In US Senate primary, Arizona Republicans compete over who loves Trump most

John McCain's death shadows Republican primary in Arizona

In US Senate primary, Arizona Republicans compete over who loves Trump most

Polls closed in Arizona on Tuesday, where Republicans on Tuesday will decide a three-way battle over which candidate to nominate to replace the state's junior U.S. Senator, who is retiring because he has no political future after criticizing President Trump.

Tuesday's result in Florida said everything about the direction both parties are going in 2018.

Their race will pit a Republican who is known for praising Trump on Fox News against a Democrat who says he wants single-payer health care and Trump impeached just as the 2020 presidential race gets underway. Democrats are feeling bullish because, while Flake saw his party moving too far in Trump's direction for him to win the GOP primary, the president won Arizona overall by less than 4 points in 2016.

But in a major upset, Graham lost the gubernatorial primary to Tallahassee Mayor Andrew Gillum, who had the endorsement of Bernie Sanders and top liberal donors George Soros and Tom Steyer. Ward and Arpaio attacked McSally for her evolution from Trump critic to ardent supporter.

Former U.S. Senator Jon Kyl served with McCain in the Senate from Arizona and rose to the position of Republican whip, the second-highest leadership post in his party's Senate leadership.

In the end, Ward split the Trumpian vote with former Maricopa County sheriff Joe Arpaio, and McSally sailed to victory with an enormous fundraising advantage.

Democrats are also eyeing pickup opportunities in Florida as they try to flip control of the House. McSally was expected to win on the basis of Kelli Ward and Joe Arpaio splitting the anti-establishment vote, but at least for now it appears that McSally has blown both challengers out of the water even put together.

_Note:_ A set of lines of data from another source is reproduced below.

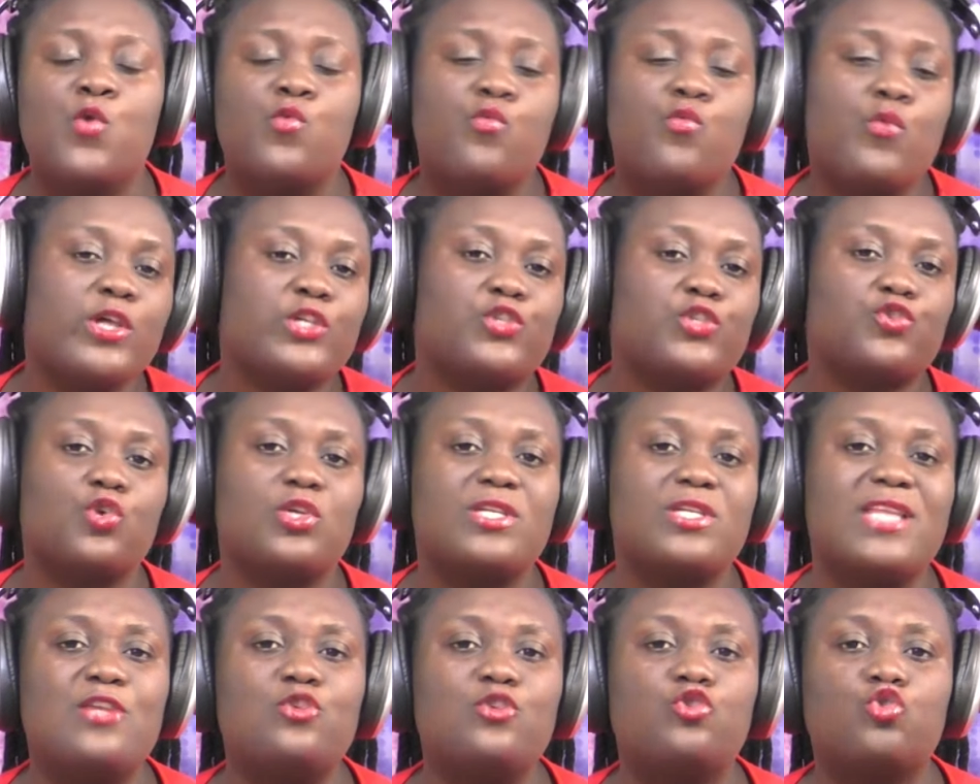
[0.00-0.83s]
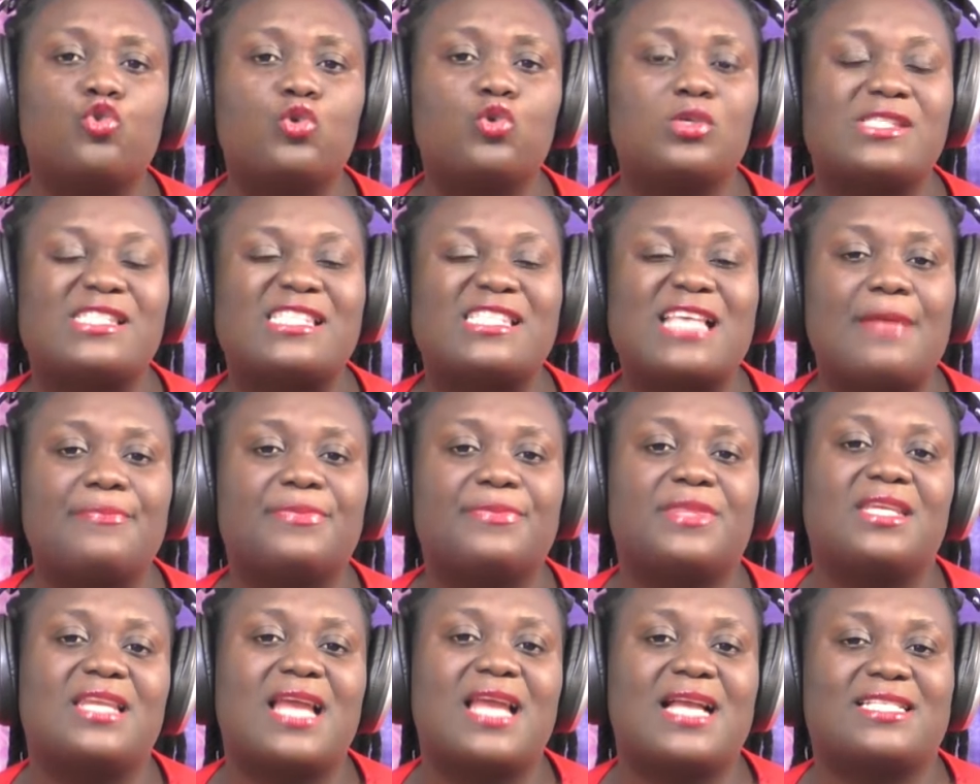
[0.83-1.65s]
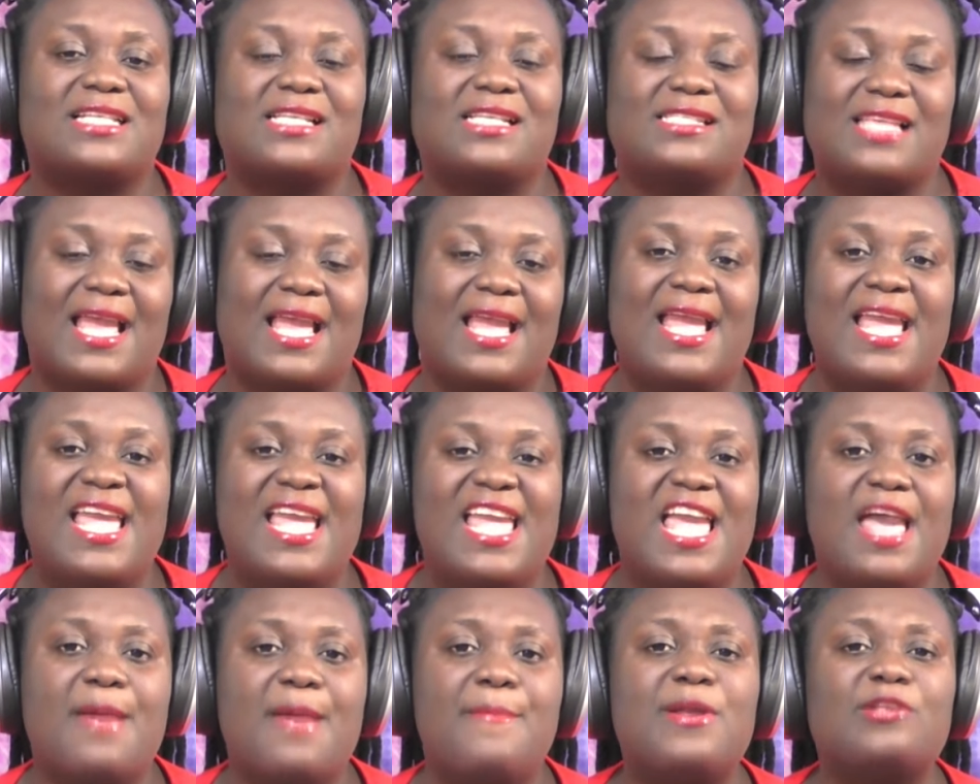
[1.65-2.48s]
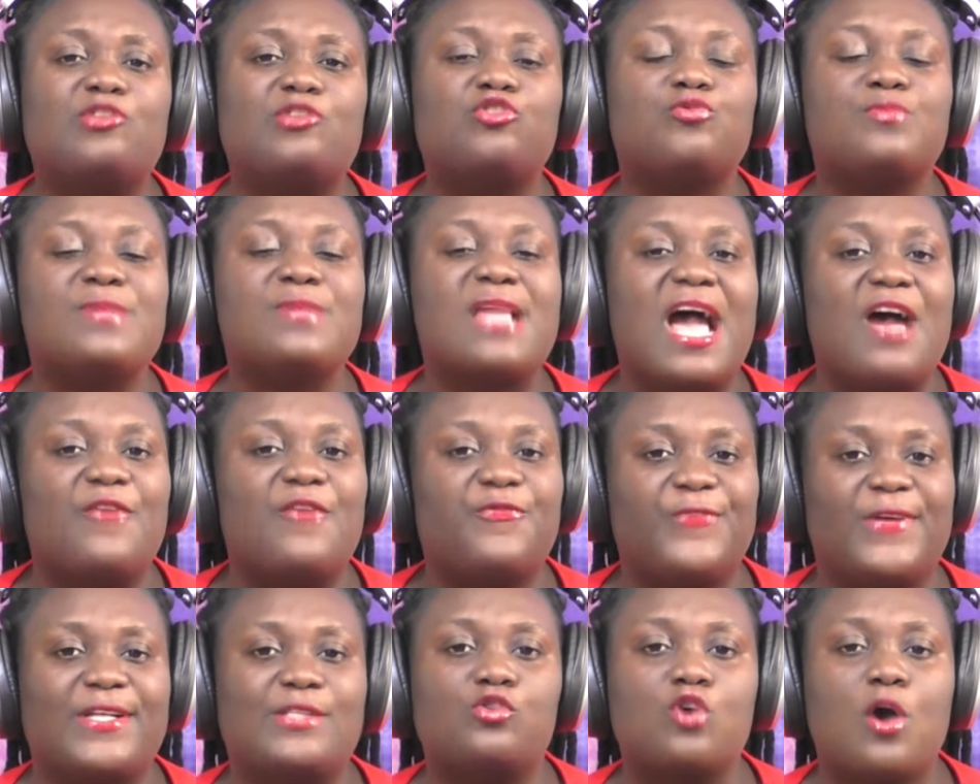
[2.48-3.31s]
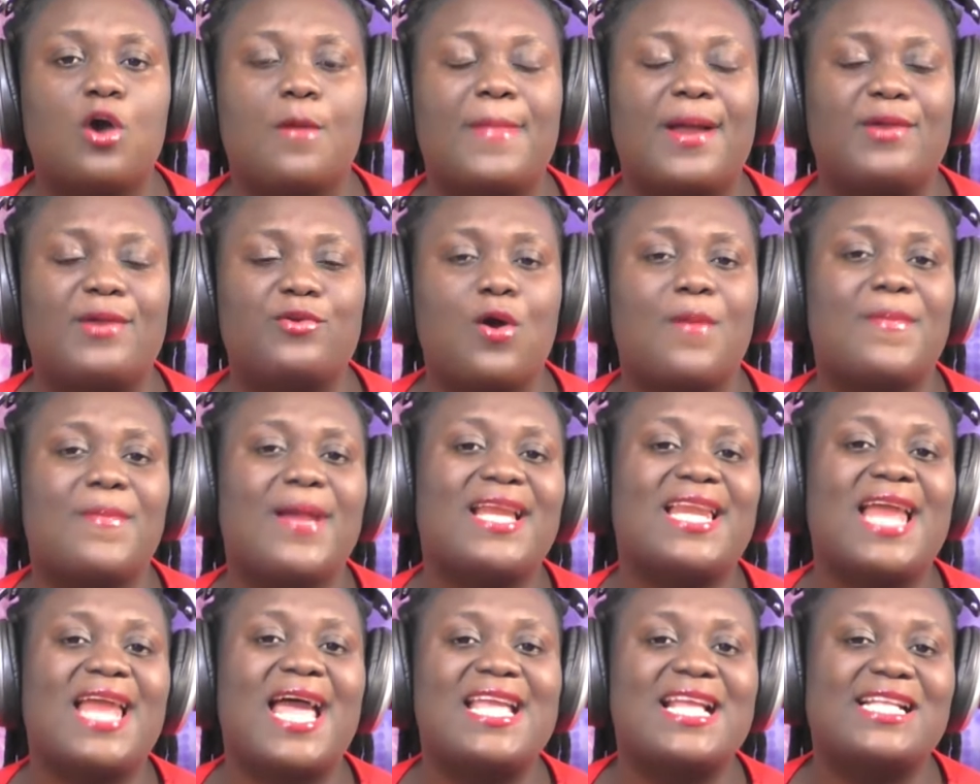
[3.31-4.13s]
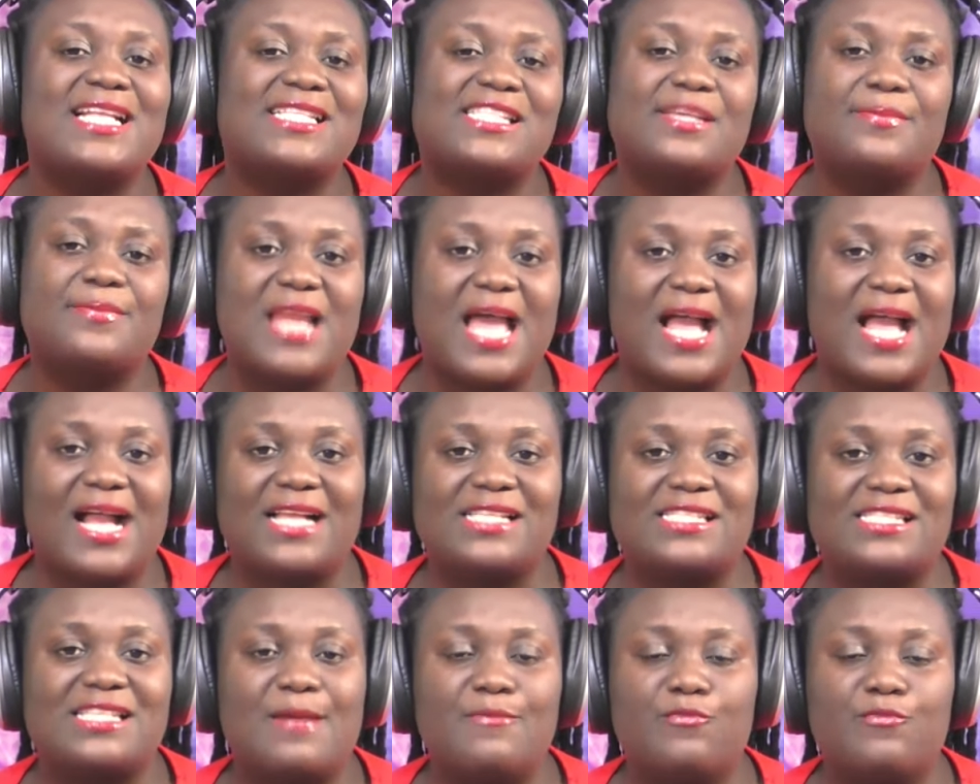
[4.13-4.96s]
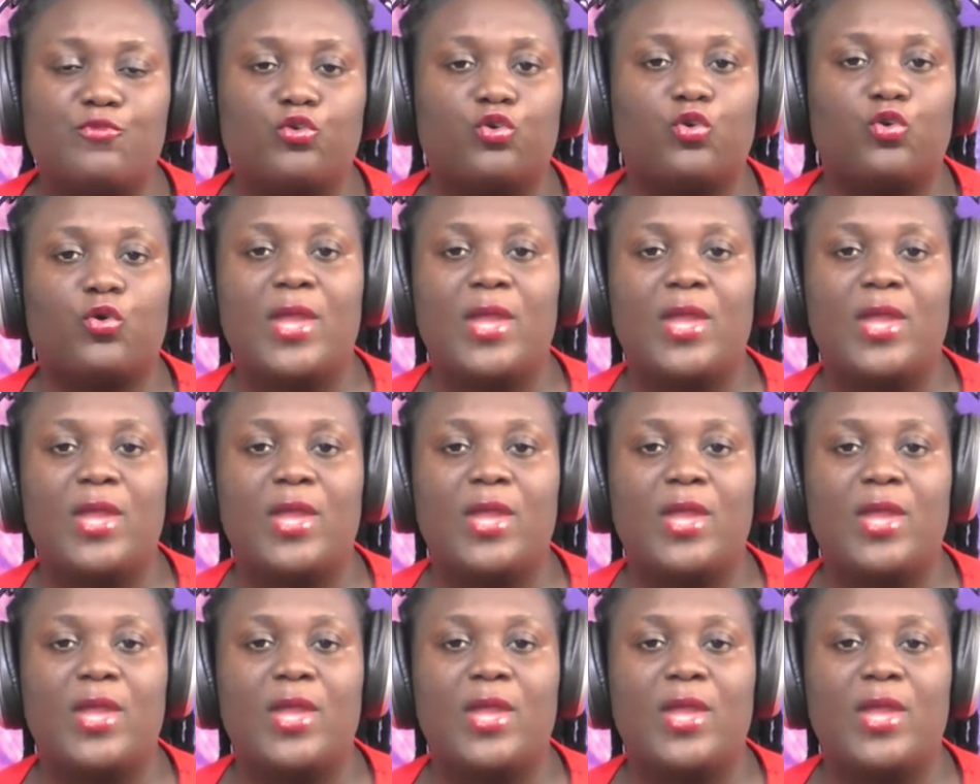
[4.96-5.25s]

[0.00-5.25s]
We shouldn't do something I just say betumi affect o ma no ma na yetim na ngasa mu no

The 86-year-old Arpaio achieved notoriety during his 24-year tenure as sheriff by, among other things, housing prisoners under conditions human rights groups deemed inhumane, running afoul of federal statutes against racial profiling, and repeatedly claiming that President Barack Obama's birth certificate was a forgery. Tonight's Democratic victor and the margin of victory will say a lot about the left in Florida. It has nearly an equal number of registered Democrats and Republicans.

That measure is a useful way to assess which party is more excited about a midterm election, and it's particularly useful in Florida because the state limits primaries only to voters registered by party.

The last time Florida Democrats won the state's governorship was in 1994. The Democrats' total was about 33 percent of Hillary Clinton's 2016 turnout.

Ducey will now face off against his Democrat opponent, Arizona State University professor David Garcia, in November.

In the state's other key race, Gov. Doug Ducey was projected to win the nomination to run for another term. Bill Nelson. At 75 and seeking his fourth term, Nelson is considered particularly vulnerable as voters continue to show disdain for candidates with deep ties to the establishment. Which side will cast more ballots in the state's battleground region along Interstate 4, particularly in the Tampa-St.

Republicans know Scott can and will dump millions more of his own personal wealth into his campaign.

In Georgia, another African-American progressive Democrat, Stacey Abrams, won the Democratic nomination against a moderate opponent.

No state is now represented by a black governor.